* ACTIVITY: Leaving out every picture, output the records below exactly as they are.

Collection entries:

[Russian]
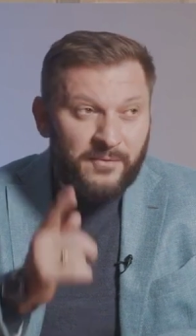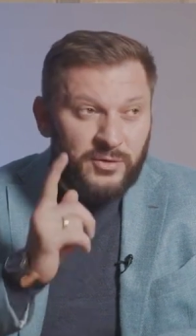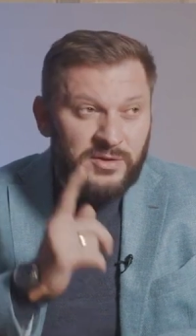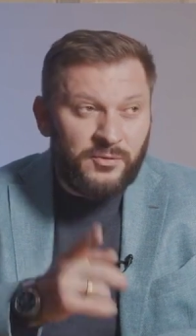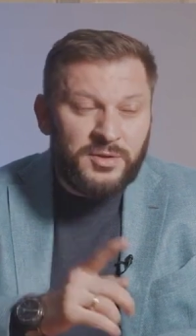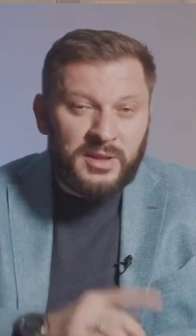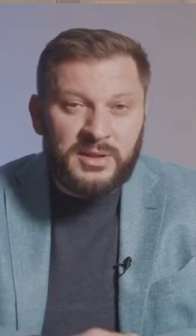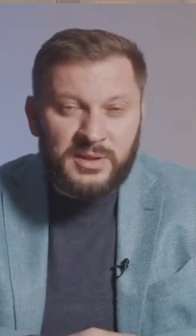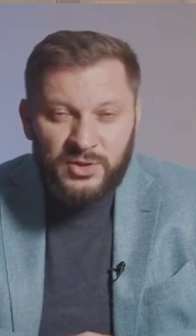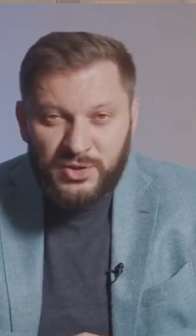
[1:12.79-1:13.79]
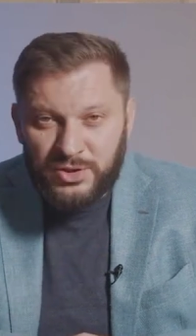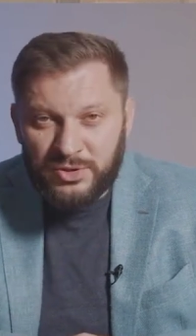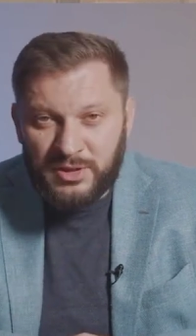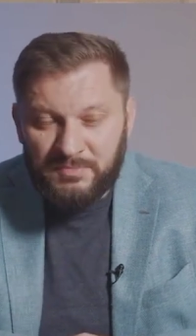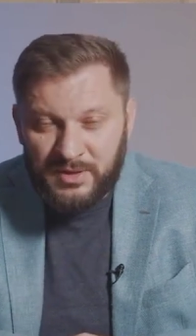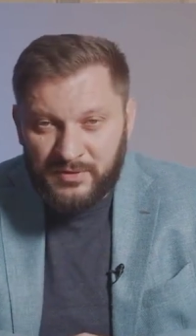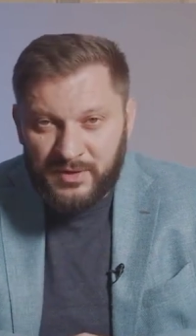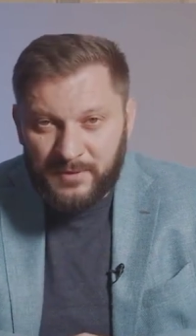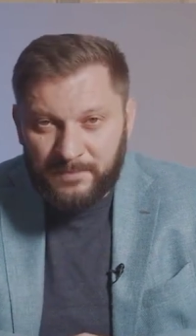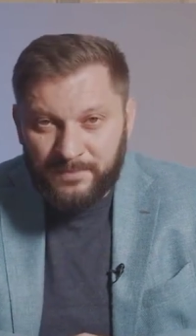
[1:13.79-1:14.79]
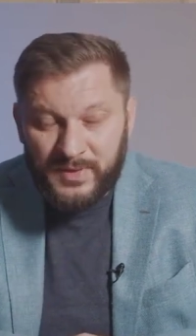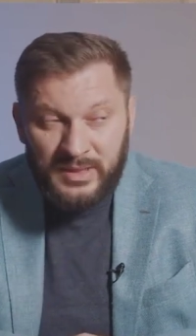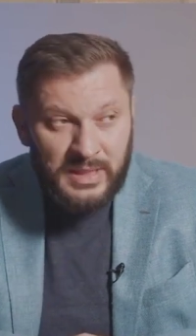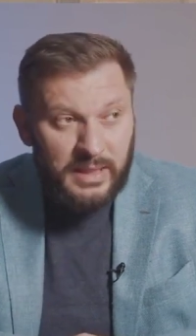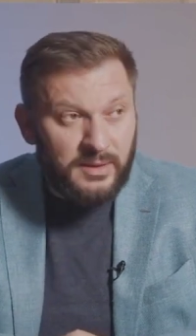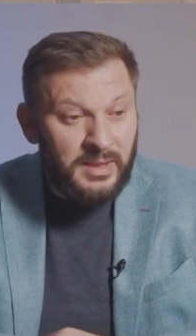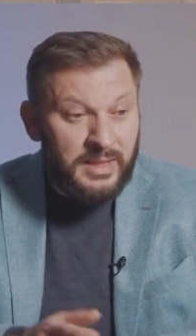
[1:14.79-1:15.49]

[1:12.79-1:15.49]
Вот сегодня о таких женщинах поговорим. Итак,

* ANSWER TO THE EXERCISE:
[Russian]
[1:12.79-1:13.79]
[1:13.79-1:14.79]
[1:14.79-1:15.49]

[1:12.79-1:15.49]
Вот сегодня о таких женщинах поговорим. Итак,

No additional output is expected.